I can remember meeting my first gay person when I was 16 and not even understanding what that meant. I mean, I knew what gay was, I just never understood it. It was my first exposure to it and I remember being so curious as to what it all meant and asking questions and paying attention and trying to discern the difference. Why were they hated? Why did my family warn against them so much? I just didn;t get why who a person fucked dictated their societal punishment. I can vivdly recall my mother being shocked and berating me upon seeing me hug a gay man and asking me who he was and what he thought he was doing and then thinking to myself why she was overreacting about my hugging a friend who just happened to be gay. I mean I have even suffered the abuse most gay people go through simply because of my theatrical leanings and my single life. How stupid can people and their assumptions be? And why should it ever have to make a difference? It got to the point as I grew up that I just didn;t care anymore what people thought and by defending myself I was doing the idea of independance and freedom an injustice. It meant I was bothered by it and thought it was wrong to be thought of being something I was not.

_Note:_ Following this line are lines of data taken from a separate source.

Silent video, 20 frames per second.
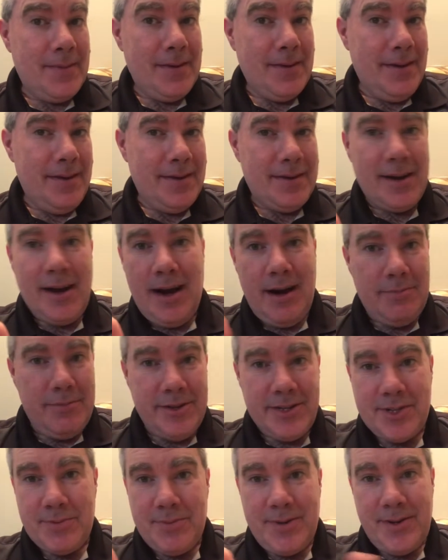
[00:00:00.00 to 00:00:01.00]

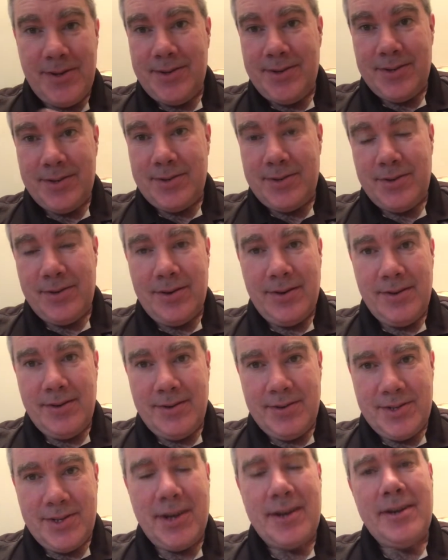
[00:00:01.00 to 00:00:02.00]
accomplishments
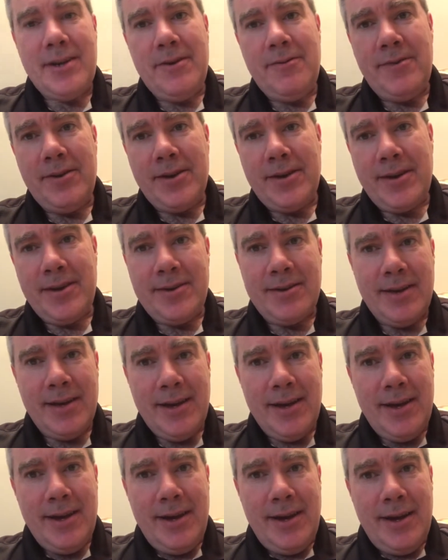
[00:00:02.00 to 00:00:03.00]
or significant
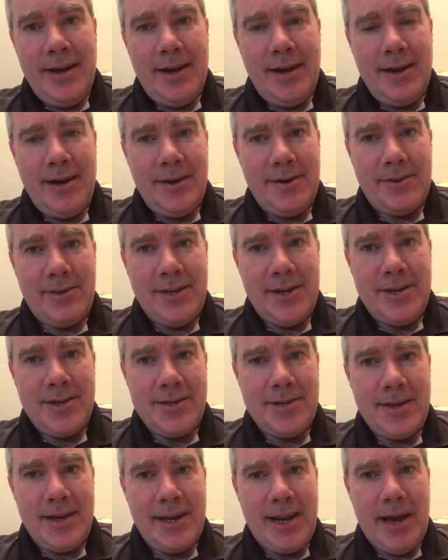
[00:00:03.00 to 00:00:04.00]

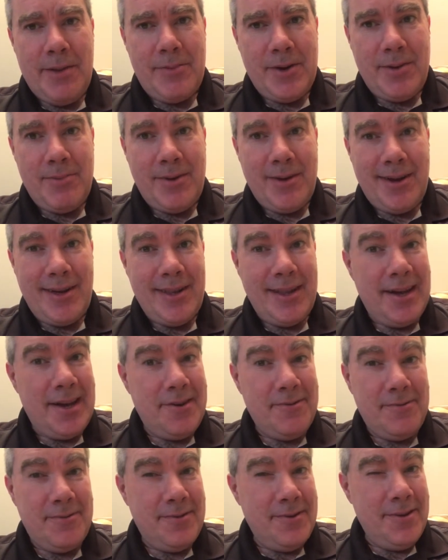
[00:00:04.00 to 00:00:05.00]
things that happened in my
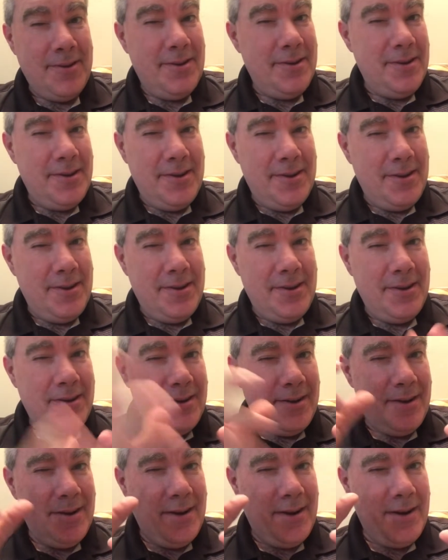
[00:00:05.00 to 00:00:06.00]
life
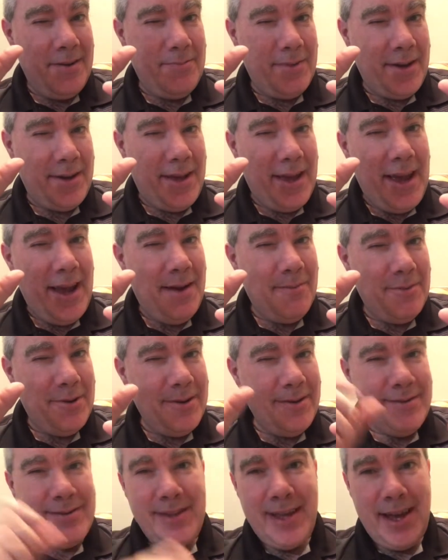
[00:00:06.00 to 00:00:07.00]
on my
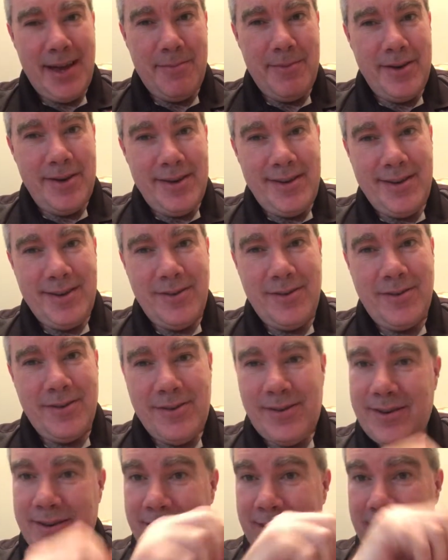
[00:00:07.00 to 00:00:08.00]
camera, maybe,
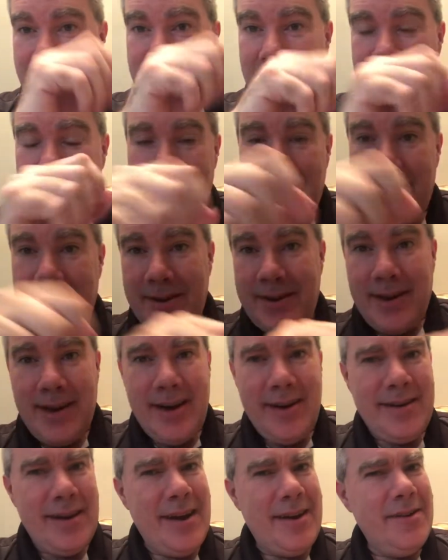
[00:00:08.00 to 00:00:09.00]
or write it
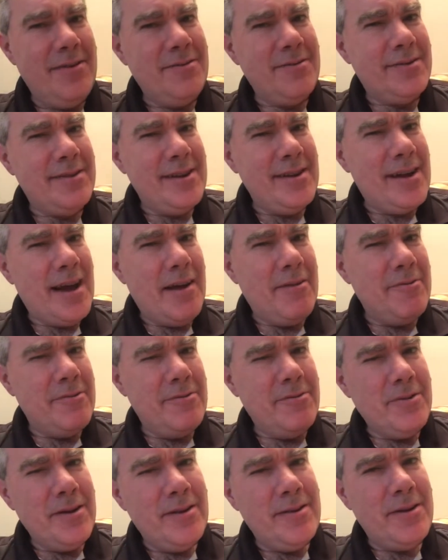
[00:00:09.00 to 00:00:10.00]
down, I don't think I would
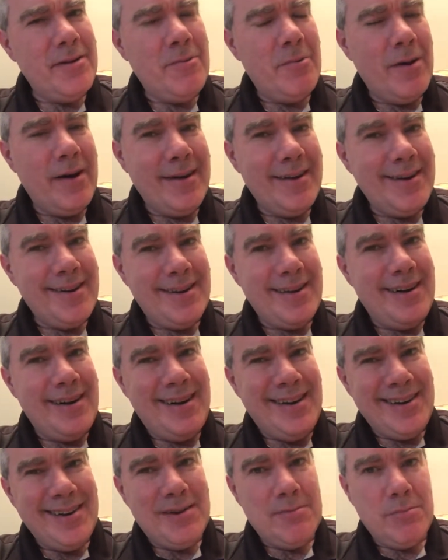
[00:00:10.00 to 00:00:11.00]
really want it
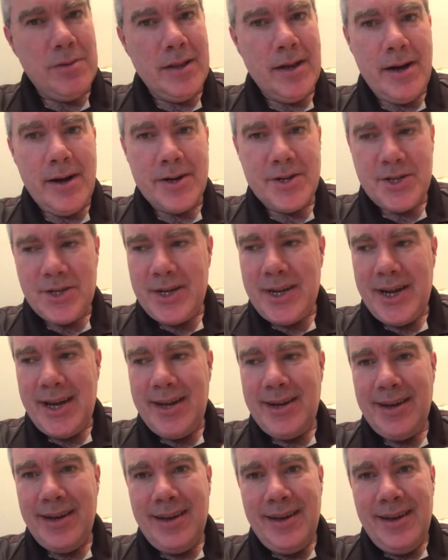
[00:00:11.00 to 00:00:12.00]
on a blockchain.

Even while I sit typing all this I still can't understand man's inhumanity towards man (excuse the sexist rhetoric). What could possibly drive us to hate that which seems to be so much different, but which is based on nothing more than benign factors? A person's skin color, societal position, or sexual preference should not have to be a death sentence or a green light for verbal and physical abuse. I wish there was more I could do apart from what I do on a daily basis. I won;t let my friends and their friends be treated like that; I won;t listen to mindless ramblings of people who just don;t get it, even if they are my family; and I won;t allow people;s looks or words to oppress who I am as a person or an individual. To allow anything less than that would be to spit on the graves of all those people who had to go through what we could not even possibly imagine. We are truly a flawed species with so much chance at redemption...and I don't mean spiritually (shit look at the Crusades). I won't not speak up because if everyone is gone, who WILL speak up for me?